The result is mathematically exact — not an approximation. This is the non-obvious part. Before Flash Attention, the research community had expended considerable effort on approximate attention methods — sparse attention, linear attention, locality-sensitive hashing variants — precisely because reducing the N² cost seemed to require approximation. Approximate attention methods had attempted to address the quadratic problem by trading off model quality to reduce compute complexity, but often did not achieve wall-clock speedup. Flash Attention demonstrated that the exact computation could be done with a fundamentally different memory access pattern that made the wall-clock time plummet even though the FLOP count stayed the same or increased slightly (due to recomputation in the backward pass). The speedup came not from doing less work but from doing the same work with far fewer HBM accesses.

For typical values of d and M, Flash Attention requires up to 9× fewer HBM accesses compared to standard attention.

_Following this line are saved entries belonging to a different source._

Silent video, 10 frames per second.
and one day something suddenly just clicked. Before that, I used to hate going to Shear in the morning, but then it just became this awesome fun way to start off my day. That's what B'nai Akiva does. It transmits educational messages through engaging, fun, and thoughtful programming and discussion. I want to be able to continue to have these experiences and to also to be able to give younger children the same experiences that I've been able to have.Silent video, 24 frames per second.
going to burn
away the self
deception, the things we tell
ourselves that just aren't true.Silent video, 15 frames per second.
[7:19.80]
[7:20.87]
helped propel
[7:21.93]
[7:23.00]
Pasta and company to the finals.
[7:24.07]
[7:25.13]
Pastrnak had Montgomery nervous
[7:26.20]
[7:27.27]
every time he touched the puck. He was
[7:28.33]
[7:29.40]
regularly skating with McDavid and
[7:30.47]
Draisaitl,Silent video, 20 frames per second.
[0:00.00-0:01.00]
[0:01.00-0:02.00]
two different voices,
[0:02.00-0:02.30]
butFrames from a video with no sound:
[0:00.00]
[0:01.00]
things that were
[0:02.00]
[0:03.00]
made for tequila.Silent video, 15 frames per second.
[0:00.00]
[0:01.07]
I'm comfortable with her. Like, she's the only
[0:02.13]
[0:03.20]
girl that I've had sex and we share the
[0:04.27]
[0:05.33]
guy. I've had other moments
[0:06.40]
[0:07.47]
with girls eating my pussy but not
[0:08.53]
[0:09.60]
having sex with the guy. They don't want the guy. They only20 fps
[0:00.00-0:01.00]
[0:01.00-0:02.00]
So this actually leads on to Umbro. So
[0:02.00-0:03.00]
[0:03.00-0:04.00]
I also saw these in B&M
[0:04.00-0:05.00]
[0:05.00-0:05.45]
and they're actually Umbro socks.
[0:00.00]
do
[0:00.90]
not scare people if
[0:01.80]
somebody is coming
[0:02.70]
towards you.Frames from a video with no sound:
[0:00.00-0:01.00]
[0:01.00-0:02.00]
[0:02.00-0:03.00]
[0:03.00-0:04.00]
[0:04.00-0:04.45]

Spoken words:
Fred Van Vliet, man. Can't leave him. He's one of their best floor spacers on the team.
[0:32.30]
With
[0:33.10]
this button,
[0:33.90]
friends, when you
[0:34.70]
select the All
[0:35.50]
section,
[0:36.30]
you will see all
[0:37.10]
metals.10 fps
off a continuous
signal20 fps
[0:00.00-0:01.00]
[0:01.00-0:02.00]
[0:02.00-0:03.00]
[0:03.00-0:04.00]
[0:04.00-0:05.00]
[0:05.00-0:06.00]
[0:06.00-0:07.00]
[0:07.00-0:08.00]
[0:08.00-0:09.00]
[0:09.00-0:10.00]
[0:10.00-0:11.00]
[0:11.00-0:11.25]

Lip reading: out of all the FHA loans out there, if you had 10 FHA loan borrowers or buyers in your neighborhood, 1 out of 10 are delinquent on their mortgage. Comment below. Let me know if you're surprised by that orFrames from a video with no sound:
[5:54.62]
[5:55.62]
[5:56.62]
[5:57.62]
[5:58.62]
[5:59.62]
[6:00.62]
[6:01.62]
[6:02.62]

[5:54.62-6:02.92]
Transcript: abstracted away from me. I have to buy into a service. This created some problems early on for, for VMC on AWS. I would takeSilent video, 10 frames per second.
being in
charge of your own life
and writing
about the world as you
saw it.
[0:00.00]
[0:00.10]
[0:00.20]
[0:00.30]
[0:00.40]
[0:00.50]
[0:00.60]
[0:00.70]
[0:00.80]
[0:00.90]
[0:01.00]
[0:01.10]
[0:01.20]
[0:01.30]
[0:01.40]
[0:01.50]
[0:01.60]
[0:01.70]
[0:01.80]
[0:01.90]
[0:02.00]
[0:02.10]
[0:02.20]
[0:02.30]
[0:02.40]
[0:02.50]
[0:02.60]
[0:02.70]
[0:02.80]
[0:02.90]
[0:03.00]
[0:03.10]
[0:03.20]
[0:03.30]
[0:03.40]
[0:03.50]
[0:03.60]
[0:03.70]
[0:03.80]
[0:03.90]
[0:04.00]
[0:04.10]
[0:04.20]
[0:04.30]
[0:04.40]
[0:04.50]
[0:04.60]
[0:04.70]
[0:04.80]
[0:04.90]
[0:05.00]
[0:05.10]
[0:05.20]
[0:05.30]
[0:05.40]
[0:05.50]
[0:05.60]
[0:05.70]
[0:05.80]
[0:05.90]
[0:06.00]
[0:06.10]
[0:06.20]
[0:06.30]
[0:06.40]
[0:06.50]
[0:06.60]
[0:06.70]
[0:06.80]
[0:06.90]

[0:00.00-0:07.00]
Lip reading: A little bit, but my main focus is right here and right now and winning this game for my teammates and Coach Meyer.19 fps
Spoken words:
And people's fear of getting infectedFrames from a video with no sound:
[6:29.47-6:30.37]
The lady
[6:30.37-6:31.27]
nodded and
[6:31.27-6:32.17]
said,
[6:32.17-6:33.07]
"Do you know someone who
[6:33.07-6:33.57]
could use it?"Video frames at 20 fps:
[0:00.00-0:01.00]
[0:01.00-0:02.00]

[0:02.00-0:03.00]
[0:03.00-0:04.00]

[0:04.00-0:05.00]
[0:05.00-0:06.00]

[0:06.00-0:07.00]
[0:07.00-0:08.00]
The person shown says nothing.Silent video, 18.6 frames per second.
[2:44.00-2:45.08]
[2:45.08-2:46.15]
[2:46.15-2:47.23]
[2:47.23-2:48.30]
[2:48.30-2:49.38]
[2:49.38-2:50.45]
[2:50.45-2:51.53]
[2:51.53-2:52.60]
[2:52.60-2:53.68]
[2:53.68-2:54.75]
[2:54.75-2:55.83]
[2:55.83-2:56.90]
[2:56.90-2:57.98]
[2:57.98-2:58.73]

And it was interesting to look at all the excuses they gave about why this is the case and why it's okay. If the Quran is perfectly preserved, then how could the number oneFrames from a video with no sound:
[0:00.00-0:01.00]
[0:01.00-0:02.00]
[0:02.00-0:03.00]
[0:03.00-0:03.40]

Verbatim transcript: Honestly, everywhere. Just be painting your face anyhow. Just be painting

This yields 2–4× wall-clock time speedup over optimized baselines, with up to 10–20× memory saving, with no approximation. Flash Attention-2, published by Dao alone at ICLR 2024 (the International Conference on Learning Representations), refined the parallelism and work partitioning strategies to squeeze additional efficiency from the same tiling idea. Flash Attention-3 was optimized specifically for Hopper GPUs like the H100, exploiting the H100's asynchronous execution capabilities to overlap memory movement and computation.

The benchmark numbers tell the story concretely. Flash Attention trains transformers faster than existing baselines: a 15% end-to-end wall-clock speedup on BERT-large (a standard language model benchmark) at sequence length 512, 3× speedup on GPT-2 at sequence length 1K, and 2.4× speedup on long-range arena benchmarks at sequence lengths 1K–4K. Those speedups are larger at longer sequences — precisely the regime that matters most for frontier deployment, where context lengths measured in thousands of tokens have given way to context lengths measured in hundreds of thousands.


What Flash Attention Made Possible: The RAG vs. Long-Context Decision

The practical significance of Flash Attention is not primarily about training speed. It is about what it made feasible at inference time, at scale, in production: long context windows.

Before Flash Attention, extending context beyond a few thousand tokens was effectively prohibited by memory. At N=32K tokens, a naive implementation of the N×N attention matrix in FP16 requires roughly 2 GB per layer, per GPU, per request — and that memory had to be written and re-read from HBM multiple times per forward pass. At 32 layers, a single request with a 32K context would consume memory that could otherwise serve dozens of shorter requests, while simultaneously hammering the memory bus with data movement that crowded out everything else. The economics were untenable.

Flash Attention and block-sparse Flash Attention enabled longer context in transformers, yielding higher quality models and entirely new capabilities, including the first transformers to achieve better-than-chance performance on the Path-X challenge at sequence length 16K and Path-256 at sequence length 64K. Those were training experiments, but the same memory efficiency carries into inference. Once the O(N²) HBM materialization was replaced with O(N) SRAM residency — meaning memory requirements grew linearly rather than quadratically with sequence length — the question of context length became primarily one of KV cache memory rather than attention computation memory.

The result is the context window landscape that CAIOs (Chief AI Officers) now navigate. Gemini 2.5's 1M token context window, Claude 4's 200K+ context, the large long-context variants of GPT-5 — these are architecturally enabled by Flash Attention and its successors. The computation would have been impractical at these lengths without it.

This capability shift created a strategic decision that belongs squarely in the CAIO's domain: for document-heavy applications — legal review, financial analysis, multi-document research synthesis, large codebase understanding — should the architecture route through a retrieval system using RAG (Retrieval-Augmented Generation, a technique that selects relevant document chunks before inference rather than loading the full document) or should it load full documents into a long context window and let the model attend across everything?

The tradeoffs are real and not symmetric. Long-context inference is computationally expensive even with Flash Attention — the cost grows roughly linearly in memory requirements and has meaningful latency implications that we will quantify shortly. Retrieval systems are architecturally complex, introduce retrieval errors, and struggle with questions that require synthesizing information distributed across a document. A law firm parsing a 500-page merger agreement needs different context strategies than a customer service system retrieving from a product knowledge base.

The practical answer in 2026 is usually neither pure RAG nor pure long-context, but a tiered architecture: sparse retrieval to identify candidates, followed by full attention over retrieved sections. The decision calculus changed fundamentally once long-context inference became feasible. A few years ago the choice was forced: RAG, because there was no alternative. Now it is an architecture decision with cost, latency, accuracy, and operational complexity all in play.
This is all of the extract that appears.